Щодо меча арея я там щось побачив, дмитро резниченко правильно все виклав. в принципі у мене подібна була зміна світогляду свого часу
Сколько времени понадобилось, чтобы так изменить свое сознание? Когда произошел этот щелчок?
Точкой отсчета можно считать конец Революции, 18-е февраля — когда лидер нашей сотни Женя Карась, глава неонацистской группировки С14, после звонка из СБУ приказал всей сотне сбежать с Майдана в самый ответственный момент и спрятаться в канадском консульстве. Да, конечно, в сам момент побега, когда мы спасали свои шкуры, я не был обижен на главаря, потому что страшно было… Но просидев ночь в укрытии, слыша крики людей и взрывы и хорошенько подумав, я вышел из нашего убежища и вернулся на Майдан. Если мы, как националисты, все эти годы и готовились к решительному историческому моменту, то это был именно он, черт возьми! Я понял, что если сейчас буду где-то отсиживаться или куда-либо попробую сбежать, то больше смотреть людям в глаза никогда не смогу. Я вышел и вернулся на баррикады, а вся наша националистическая сотня осталась прятаться до того момента, пока не сбежал Янукович. Однако в тот момент я еще не сделал каких-то решительных выводов, хоть мои убеждения и были сильно надломлены произошедшим.
Когда уже был открыт фронт на Донбассе, наша организация по-прежнему сидела в тылу. Почувствовав, что что-то не так, многие ребята начали уходить в разные добровольческие батальоны. Я ушел на войну и выпал из националистической тусовки на два года. На фронте я увидел людей с самыми разными убеждениями, узнал, чего они стоят, когда действительно опасно. Я обнаружил, что ультраправых на войне хватает, но их далеко не большинство. А ведь я годами жил с убеждениями, что именно ультраправые — лучшие, храбрейшие люди этой страны, и если у человека есть сила, честь и мужество, то у него нет другого пути, кроме как присоединиться к нам. Однако на войне я увидел, что отлично воюют не только они. Более того, в моем батальоне были даже «леваки» и анархисты, которых мы вообще за людей не считали. С нами сражались и женщины и, как потом оказалось, и геи. Сначала было трудно принять такую реальность, но пришлось.

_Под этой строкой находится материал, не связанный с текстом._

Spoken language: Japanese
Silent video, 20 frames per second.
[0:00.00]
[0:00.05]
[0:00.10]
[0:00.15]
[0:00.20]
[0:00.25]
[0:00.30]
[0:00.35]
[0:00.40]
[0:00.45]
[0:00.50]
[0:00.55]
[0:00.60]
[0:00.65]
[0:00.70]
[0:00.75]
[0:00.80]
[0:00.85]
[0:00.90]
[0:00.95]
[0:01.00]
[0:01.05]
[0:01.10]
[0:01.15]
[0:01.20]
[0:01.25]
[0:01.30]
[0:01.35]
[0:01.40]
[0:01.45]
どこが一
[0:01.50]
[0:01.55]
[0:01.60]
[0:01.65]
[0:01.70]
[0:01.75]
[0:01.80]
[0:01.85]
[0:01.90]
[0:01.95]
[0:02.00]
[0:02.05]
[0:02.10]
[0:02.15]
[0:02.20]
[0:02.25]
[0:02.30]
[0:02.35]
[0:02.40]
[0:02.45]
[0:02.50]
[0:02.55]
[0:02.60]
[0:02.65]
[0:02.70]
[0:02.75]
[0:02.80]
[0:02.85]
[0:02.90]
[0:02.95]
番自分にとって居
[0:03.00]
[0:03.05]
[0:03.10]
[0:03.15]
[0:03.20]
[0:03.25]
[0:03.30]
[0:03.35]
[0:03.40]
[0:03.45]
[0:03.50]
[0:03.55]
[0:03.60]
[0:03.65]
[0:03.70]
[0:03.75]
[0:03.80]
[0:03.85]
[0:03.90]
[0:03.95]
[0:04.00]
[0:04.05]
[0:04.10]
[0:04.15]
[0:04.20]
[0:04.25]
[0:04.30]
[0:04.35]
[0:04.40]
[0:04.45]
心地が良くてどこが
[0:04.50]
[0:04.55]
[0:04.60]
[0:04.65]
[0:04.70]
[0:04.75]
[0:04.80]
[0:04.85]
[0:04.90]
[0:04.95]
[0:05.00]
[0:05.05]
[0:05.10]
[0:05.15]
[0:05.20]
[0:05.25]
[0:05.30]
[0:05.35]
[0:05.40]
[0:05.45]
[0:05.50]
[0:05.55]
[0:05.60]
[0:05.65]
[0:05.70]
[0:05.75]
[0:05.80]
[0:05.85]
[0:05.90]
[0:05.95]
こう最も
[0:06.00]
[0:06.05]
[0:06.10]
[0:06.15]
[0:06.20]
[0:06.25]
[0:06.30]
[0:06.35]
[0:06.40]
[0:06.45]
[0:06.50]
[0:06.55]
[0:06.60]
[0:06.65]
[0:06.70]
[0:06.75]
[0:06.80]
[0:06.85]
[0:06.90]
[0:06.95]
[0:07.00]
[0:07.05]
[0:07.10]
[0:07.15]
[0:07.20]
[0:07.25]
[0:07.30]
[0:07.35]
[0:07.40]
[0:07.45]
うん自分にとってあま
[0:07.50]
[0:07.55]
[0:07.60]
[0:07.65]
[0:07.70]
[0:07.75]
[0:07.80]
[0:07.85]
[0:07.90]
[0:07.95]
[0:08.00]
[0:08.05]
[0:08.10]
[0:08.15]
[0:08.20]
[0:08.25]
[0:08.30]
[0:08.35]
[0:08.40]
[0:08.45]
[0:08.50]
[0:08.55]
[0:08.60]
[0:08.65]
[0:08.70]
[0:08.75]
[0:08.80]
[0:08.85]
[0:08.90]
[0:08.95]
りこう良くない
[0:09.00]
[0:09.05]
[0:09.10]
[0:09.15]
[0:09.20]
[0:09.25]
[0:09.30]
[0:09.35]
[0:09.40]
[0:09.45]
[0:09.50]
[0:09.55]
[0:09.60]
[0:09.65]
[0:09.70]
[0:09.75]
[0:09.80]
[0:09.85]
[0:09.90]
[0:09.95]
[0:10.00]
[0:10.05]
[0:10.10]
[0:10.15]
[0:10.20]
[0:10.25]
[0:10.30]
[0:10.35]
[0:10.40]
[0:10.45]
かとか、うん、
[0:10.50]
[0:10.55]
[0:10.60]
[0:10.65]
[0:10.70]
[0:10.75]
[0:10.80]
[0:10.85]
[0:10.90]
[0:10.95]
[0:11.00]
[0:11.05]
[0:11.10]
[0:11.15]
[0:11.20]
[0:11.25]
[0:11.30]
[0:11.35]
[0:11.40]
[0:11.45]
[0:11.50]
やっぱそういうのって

Я демобилизовался в 2016 году, к этому времени у меня уже была написана маленькая программная брошюрка, в которой я изложил поменявшиеся взгляды. Я назвал это все национал-либерализмом. Для меня первоочередными стали права человека, свобода, демократия на нашей земле — мы же за это воюем против московской империи. Но поскольку ультраправая тусовка не особо умеет читать книжки, а если и читает, то не делает выводы, а если и делает, то ведется на авторитет, то никто не среагировал на идеологические расхождения с догмой. Просто я остался внутри тусовки. А внутри нее человеку многое позволяется, если он соответствует внешним требованиям. И так бы все и продолжалось, если бы я не встретил свою девушку Таню.
я не можу зараз знайти, але він також десь писав, що війна виявилася не романтикою а піздєцом.
На цензорі.нет:Виявилося, що війна – це все-таки паскудство. І все те націоналістичне захоплення війною, естетикою війни, чим я накачувався з книжок роками – це все до першого реального гівна. Поки війна була в книжках, я про неї мріяв. Коли побачив її зблизька… В перше літо війни, коли втрати спочатку були невеликі, коли війна була весела, ковбойська, і ми йшли вперед, це було шикарно. А коли стався Іловайськ, величезні втрати… Все довелося переосмислити. Війна – це 95 відсотків нудьги і 5 відсотків жаху. Величезного захоплення від того, що я все це пережив, я давно не відчуваю. Але все-таки себе поважаю, бо таки не втік, не знайшов відмовки.
Війна відкриває в людях найогидніші їх риси. Основні мотиви, які керують людьми, – це жадоба і страх. І люди, від яких ти цього не чекав, їх і проявляють.